Ela havia sido internada com tontura três dias antes e foi se hospedar numa apertada enfermaria, pois uma nevasca recente tinha dificultado a volta para casa.
– Não posso deixar meus pacientes. Eu os conheço todos, e eles são como uma família – respondeu o médico.
A rápida emergência de esforços voluntários, alimentados em grande parte pelas redes sociais, coincide com a irrupção de protestos políticos — e isso não é por acaso. Há uma sobreposição entre a oposição política e aqueles que estão fartos de um governo pouco provedor e corrupto e que, por isso, decidiram cuidar dos problemas com suas próprias mãos.

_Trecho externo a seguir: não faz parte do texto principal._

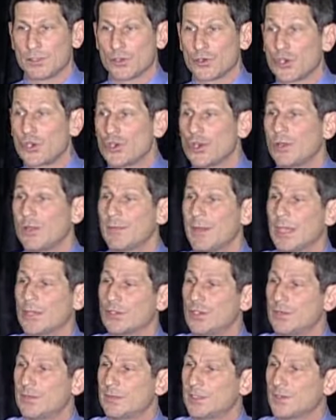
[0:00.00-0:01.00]
So you can only
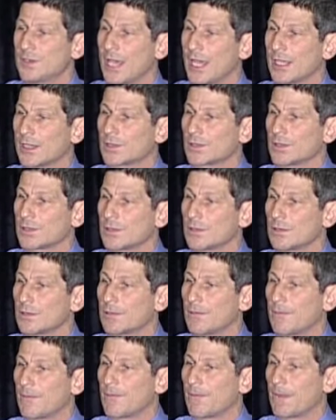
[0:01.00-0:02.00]
make two mistakes.
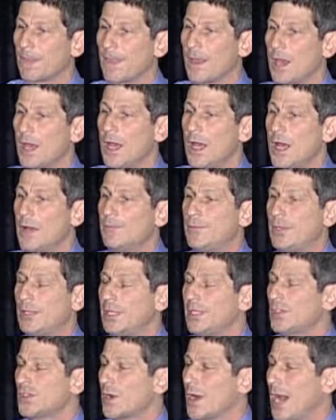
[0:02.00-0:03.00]

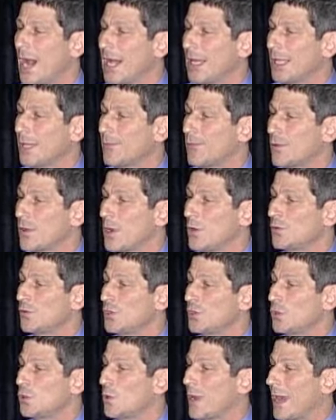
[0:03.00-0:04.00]
Police are highly
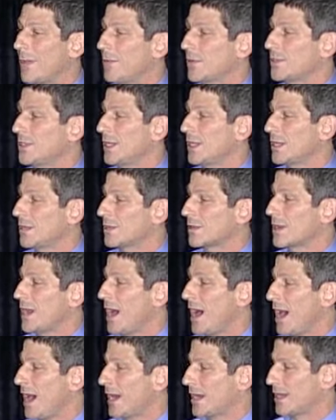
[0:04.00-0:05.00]
prone to a particular
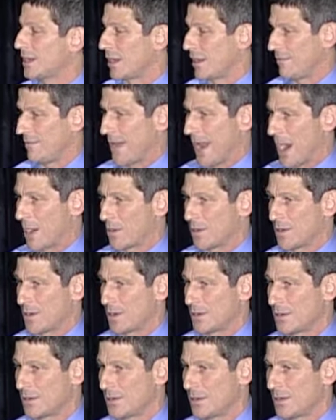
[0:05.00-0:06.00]
kind of
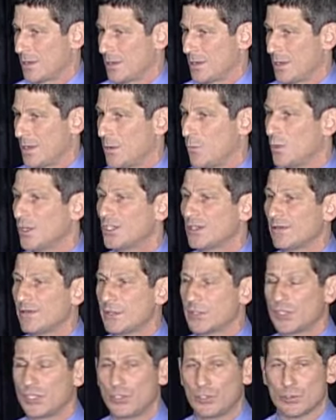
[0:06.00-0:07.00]
error. Which
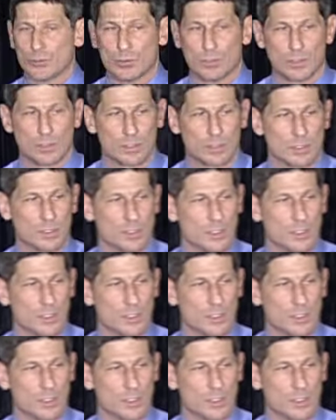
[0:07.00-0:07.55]
of the two?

A legislação para regulamentar voluntários foi introduzida na Duma, a Câmara Baixa do Parlamento, pelo partido Rússia Unida do presidente Vladimir Putin. Os defensores dizem que a lei vai garantir que a atividade voluntária esteja de acordo com as prioridades do governo e não entre em conflito com as políticas do Kremlin.
As autoridades não são as únicas a hostilizarem a emergência do movimento voluntário. O passado soviético da Rússia, quando o governo controlava todos os aspectos da vida, deixou uma população acostumada à ideia de que o governo deveria prover para seus cidadãos e suspeitar de organizações voluntárias. Uma pesquisa de opinião pública feita em 2012 revelou que mais da metade da população desaprovava as organizações, disse o sociólogo Boris Dubin, do instituto de pesquisa Levada Center, em Moscou.

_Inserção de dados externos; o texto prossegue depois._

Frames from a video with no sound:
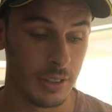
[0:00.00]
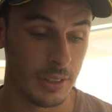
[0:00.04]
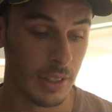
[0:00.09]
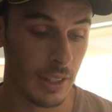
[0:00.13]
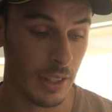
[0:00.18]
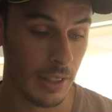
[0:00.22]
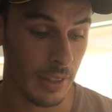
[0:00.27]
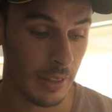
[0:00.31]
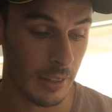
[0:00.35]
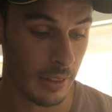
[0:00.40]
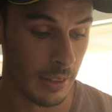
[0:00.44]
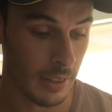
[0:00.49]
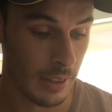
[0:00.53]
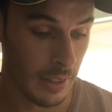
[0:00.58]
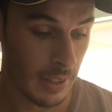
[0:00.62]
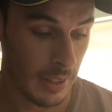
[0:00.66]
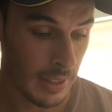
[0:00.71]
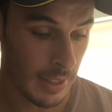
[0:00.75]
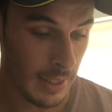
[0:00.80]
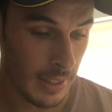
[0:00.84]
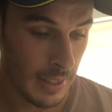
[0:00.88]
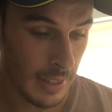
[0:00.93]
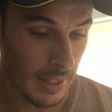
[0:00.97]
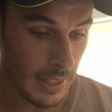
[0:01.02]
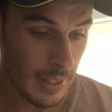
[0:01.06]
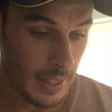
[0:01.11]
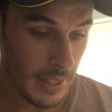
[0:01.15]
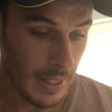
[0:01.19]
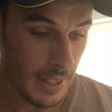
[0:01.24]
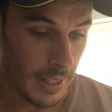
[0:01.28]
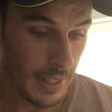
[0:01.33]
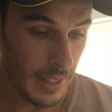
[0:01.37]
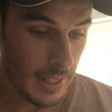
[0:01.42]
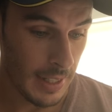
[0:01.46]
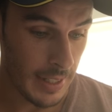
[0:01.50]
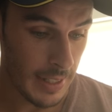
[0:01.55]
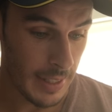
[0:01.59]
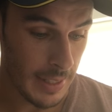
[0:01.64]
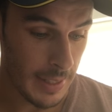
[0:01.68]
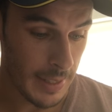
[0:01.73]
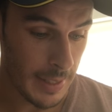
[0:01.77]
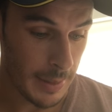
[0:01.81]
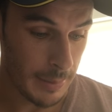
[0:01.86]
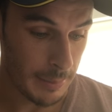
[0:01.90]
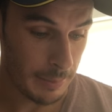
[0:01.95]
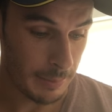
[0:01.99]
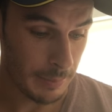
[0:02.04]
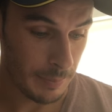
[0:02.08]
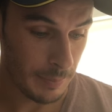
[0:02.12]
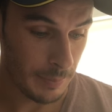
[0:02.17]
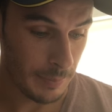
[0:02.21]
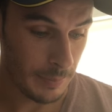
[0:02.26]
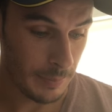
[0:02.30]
So um,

A legislação reflete “uma absoluta falta de compreensão de toda a natureza social do fenômeno”, disse Yevgeny Grekov, que ajuda a dirigir um grupo de motoristas voluntários chamado “Voluntários Sobre Rodas” Trata-se de uma comunidade no Facebook na qual pessoas necessitadas e motoristas voluntários podem se encontrar. Os motoristas ajudam todo tipo de gente – por exemplo, auxiliando um grupo que reuniu brinquedos e equipamentos para um orfanato, mas não tem transporte.
As autoridades têm dado sinais claros de hostilidade ao trabalho voluntário. Em 2010, depois de profundos cortes no serviço florestal, voluntários tentaram ajudar a apagar incêndios que mandaram fumaça sufocante para boa parte da Rússia europeia. A polícia os impediu, contaram alguns voluntários em redes sociais, inclusive exigindo propina para os deixar seguirem.
Este mês, na cidade de Domodedovo, próxima a Moscou, a polícia invadiu uma abrigo coletivo para pessoas sem teto organizado pelos fiéis na Igreja de São Damião, em Moscou.
– Nós não vamos tê-los em nossa comunidade – teria dito um dos policiais ao líder do projeto, Emil Sosinsky.
Organizações de ajuda informam que a maior parte da resistência que encontram de autoridades é mais sutil, na forma de atrasos burocráticos ou simples falta de cooperação. Mas é impossível quantificar. Vários grupos voluntários, como o de Grekov, concordam em não torná-los formalmente organizados de modo a evitar complicações.
Aleshkovsky, que tem ajudado meia dúzia de outras causas nobres através de um site que ele montou, disse ser provável que a Duma aprove a Lei dos Voluntários. Por isso, ele tem feito um lobby para tentar amenizar algumas de suas piores características. Isso o deixa aberto a críticas da oposição, que é contra o projeto.
– Eu não posso escolher um dos lados – ponderou ele. – Vou sentar até com o diabo para manter este hospital. Olha, nós estamos no abismo. Mas para sair, vamos ter que construir uma escada. Protesto contra Putin não é suficiente. As pessoas devem fazer algo, e não apenas contra Putin, mas por si mesmas.
Grekov, do grupo dos motoristas, disse que a Rússia sofre de falta de confiança entre seu próprio povo. E não pode haver uma sociedade civil verdadeira sem confiança, disse o voluntário sobre seu país:
– E não pode haver democracia verdadeira sem sociedade civil.